(Stored data entries)
-=-=-=-=-

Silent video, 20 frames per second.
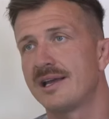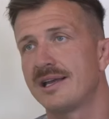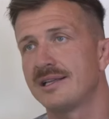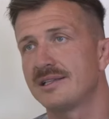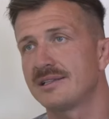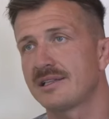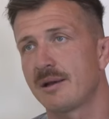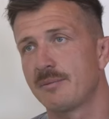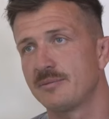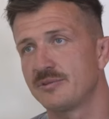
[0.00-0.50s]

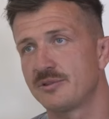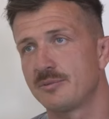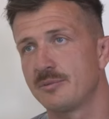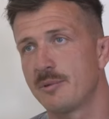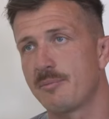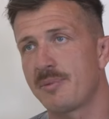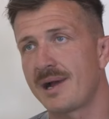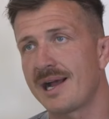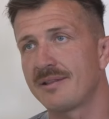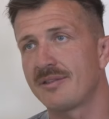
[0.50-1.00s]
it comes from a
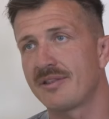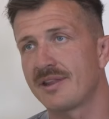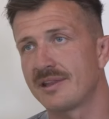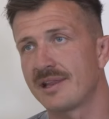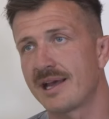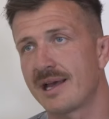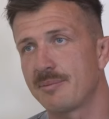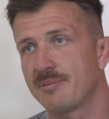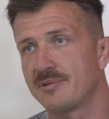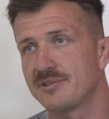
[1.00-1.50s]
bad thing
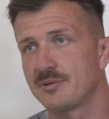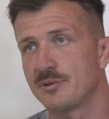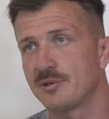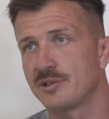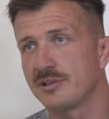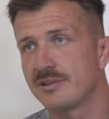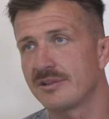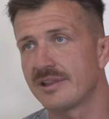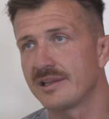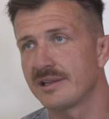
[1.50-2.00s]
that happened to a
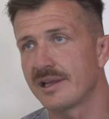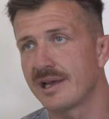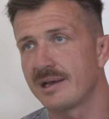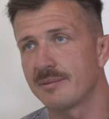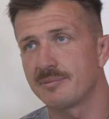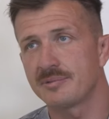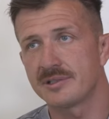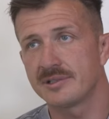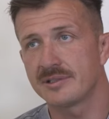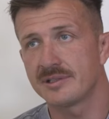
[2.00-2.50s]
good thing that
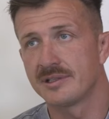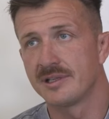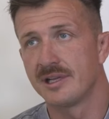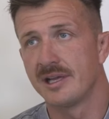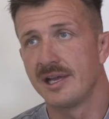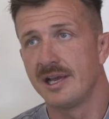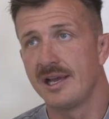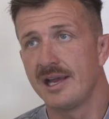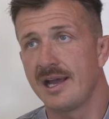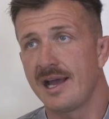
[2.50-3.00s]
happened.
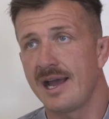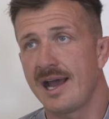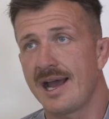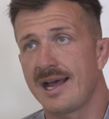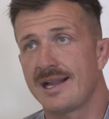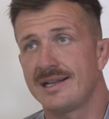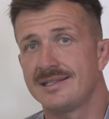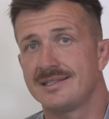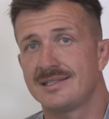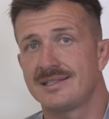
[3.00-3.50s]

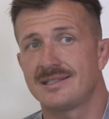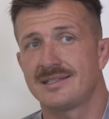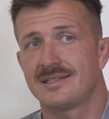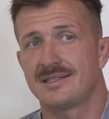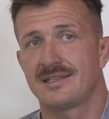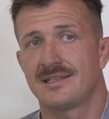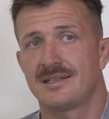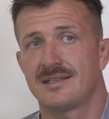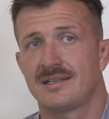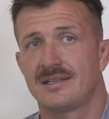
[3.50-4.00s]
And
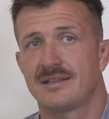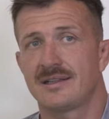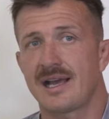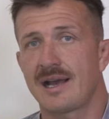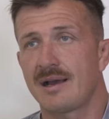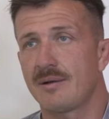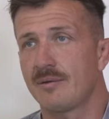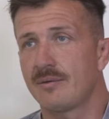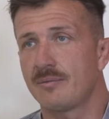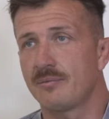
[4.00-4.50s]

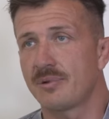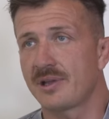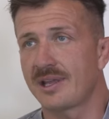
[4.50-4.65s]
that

-=-=-=-=-

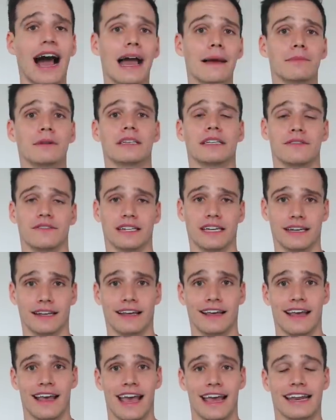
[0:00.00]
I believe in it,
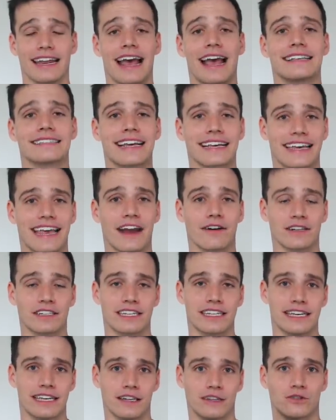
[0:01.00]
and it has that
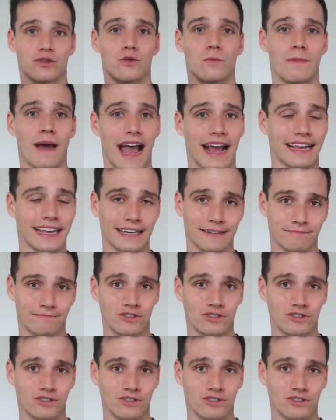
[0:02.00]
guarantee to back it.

-=-=-=-=-

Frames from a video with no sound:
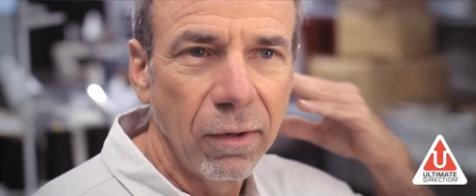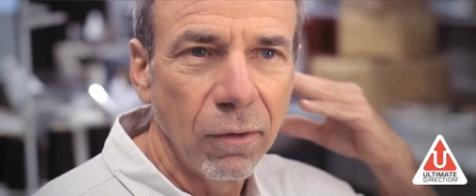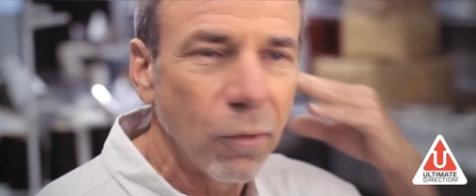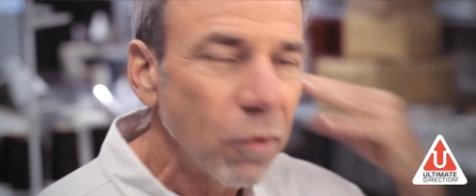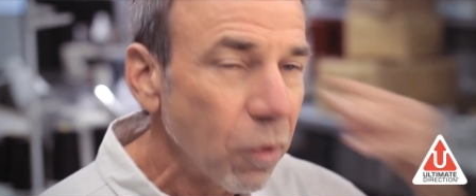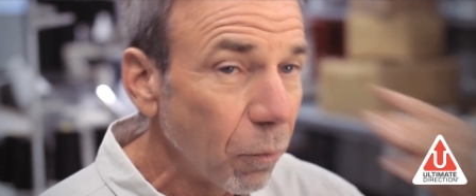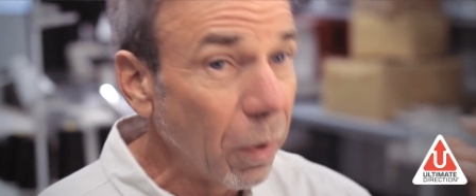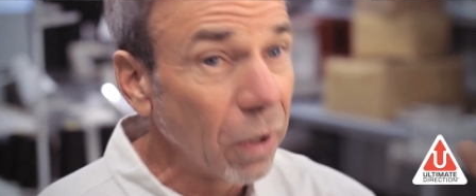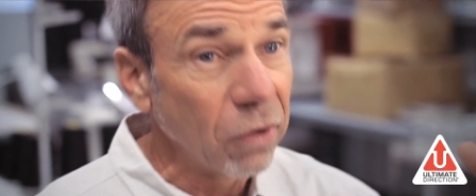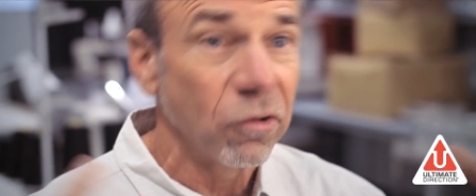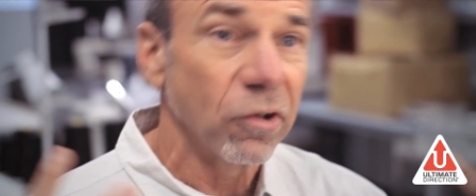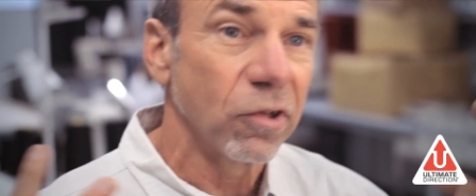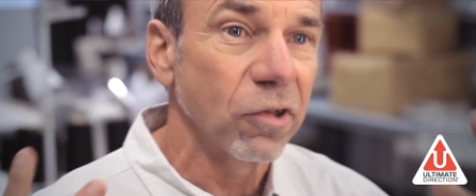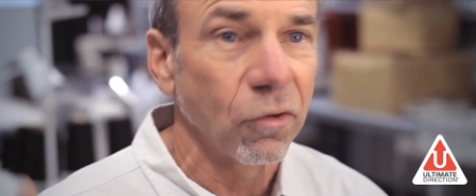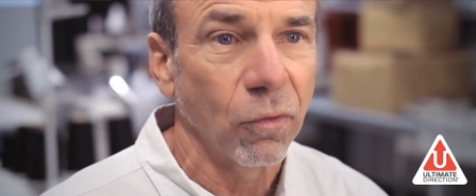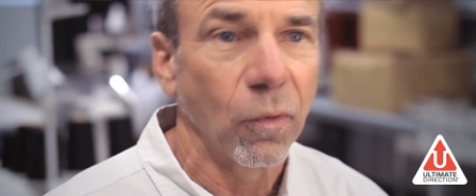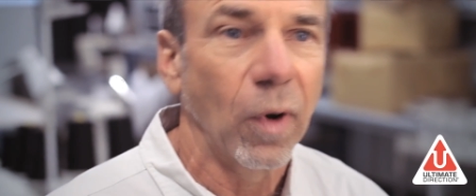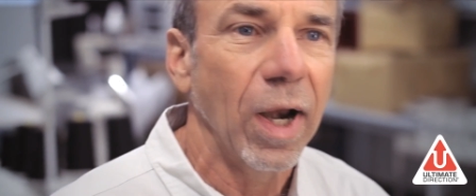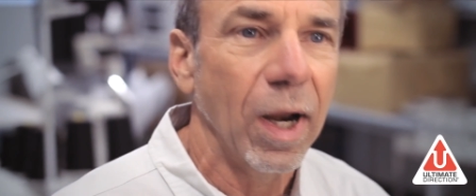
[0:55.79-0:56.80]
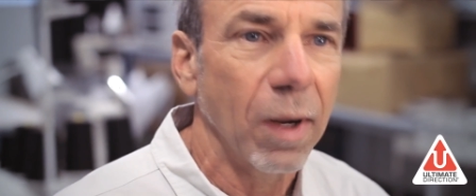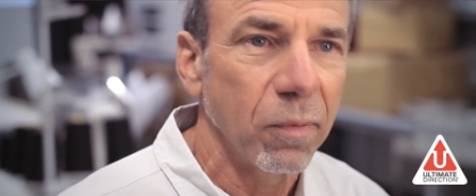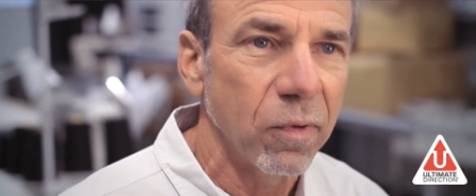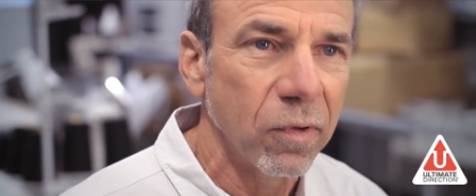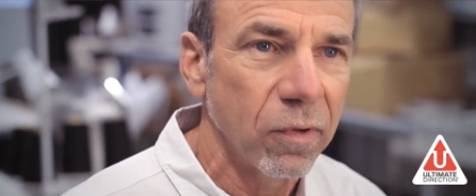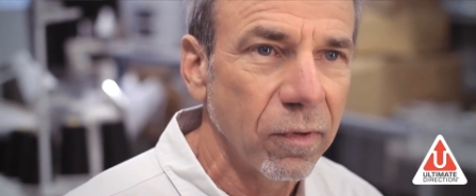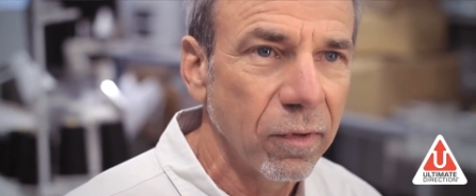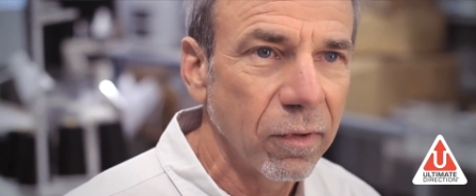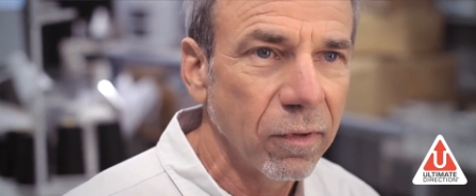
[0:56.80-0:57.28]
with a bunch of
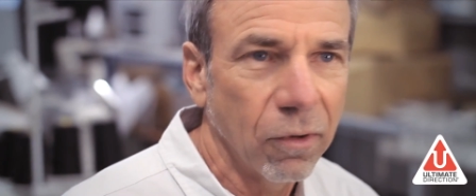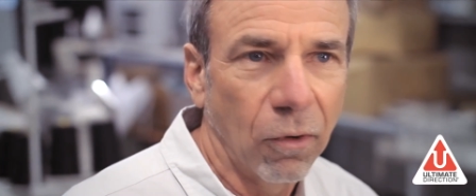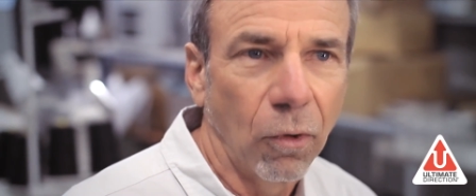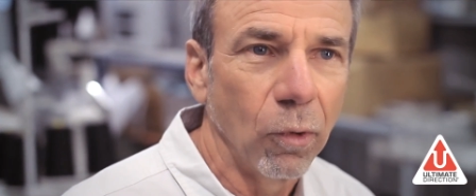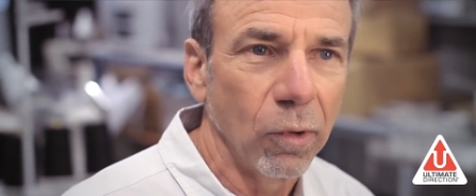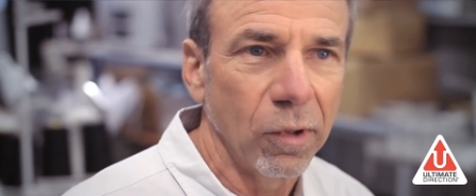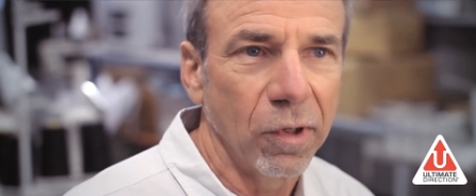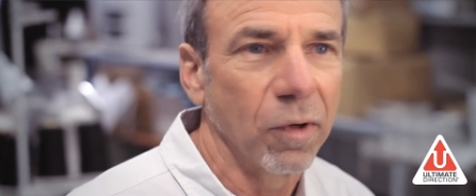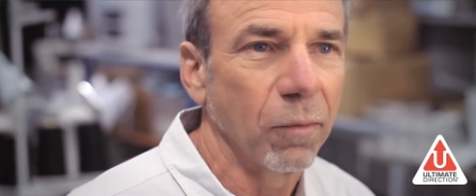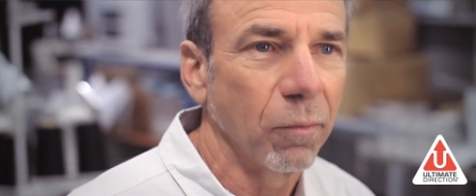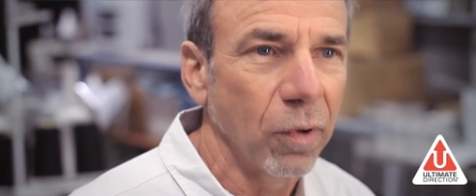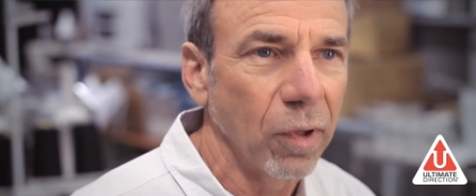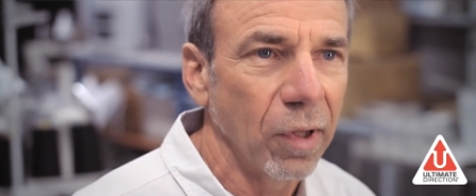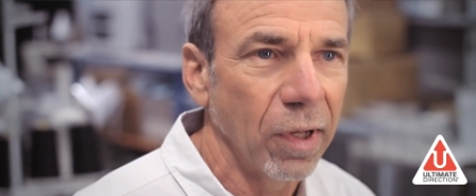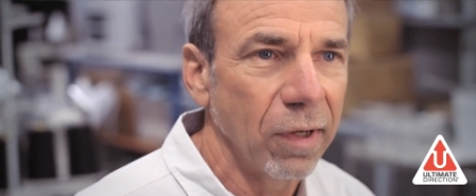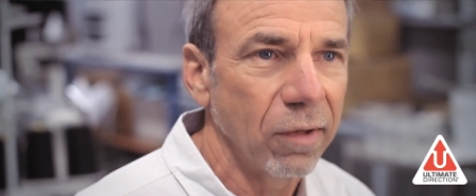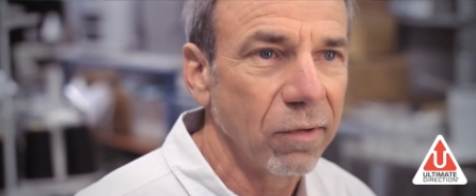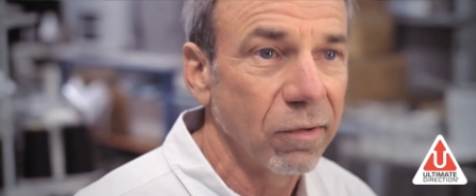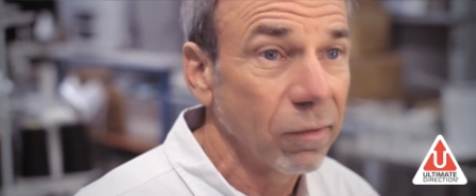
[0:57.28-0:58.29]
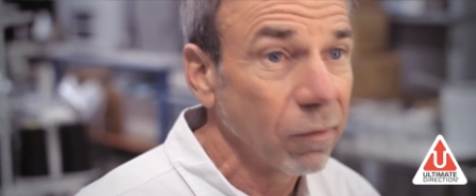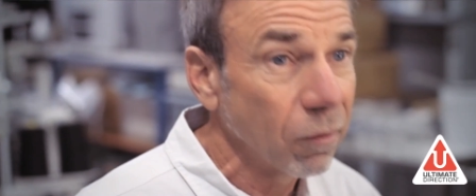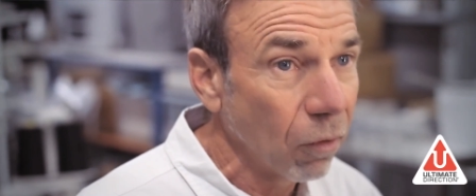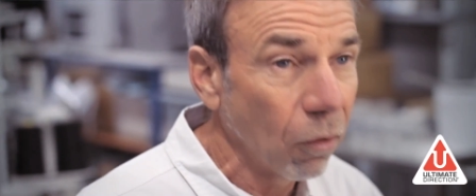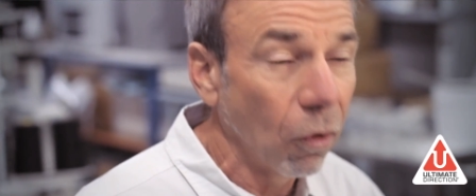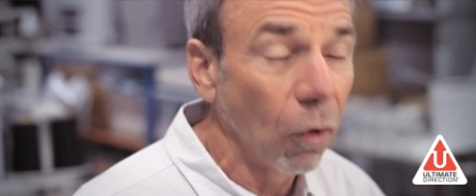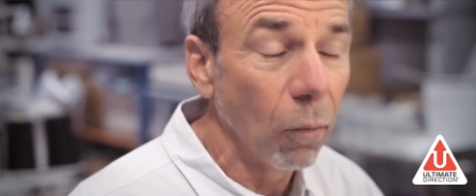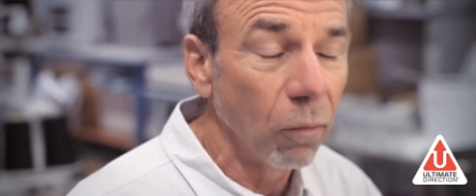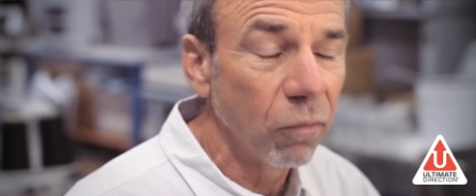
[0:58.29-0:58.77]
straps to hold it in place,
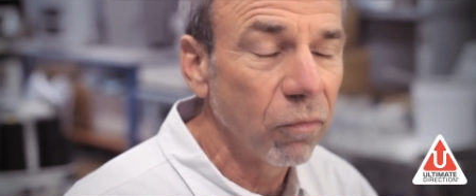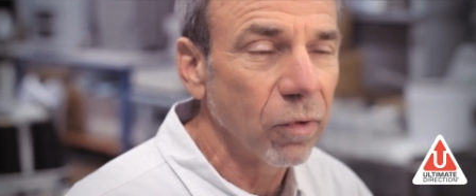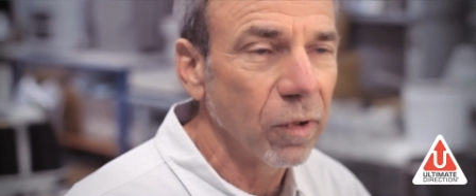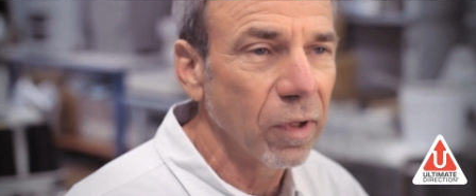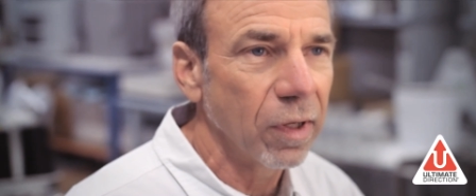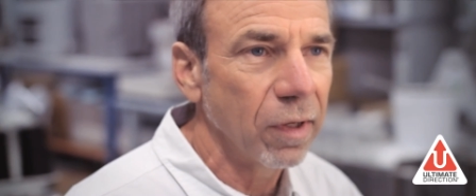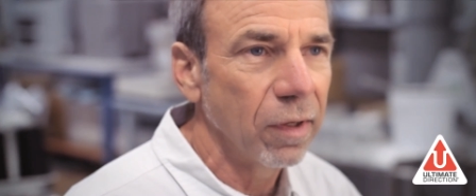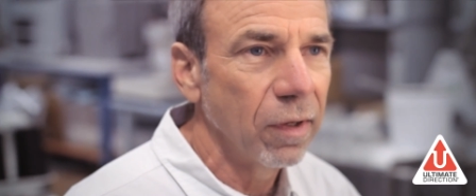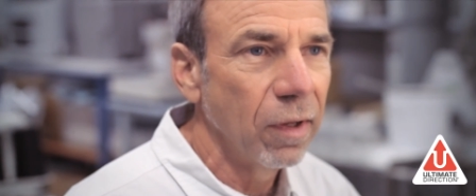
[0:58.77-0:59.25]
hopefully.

-=-=-=-=-

*What to produce*
What this exercise asks for is every line of the data above with the word "video".

*Result below*
Silent video, 20 frames per second.
Frames from a video with no sound:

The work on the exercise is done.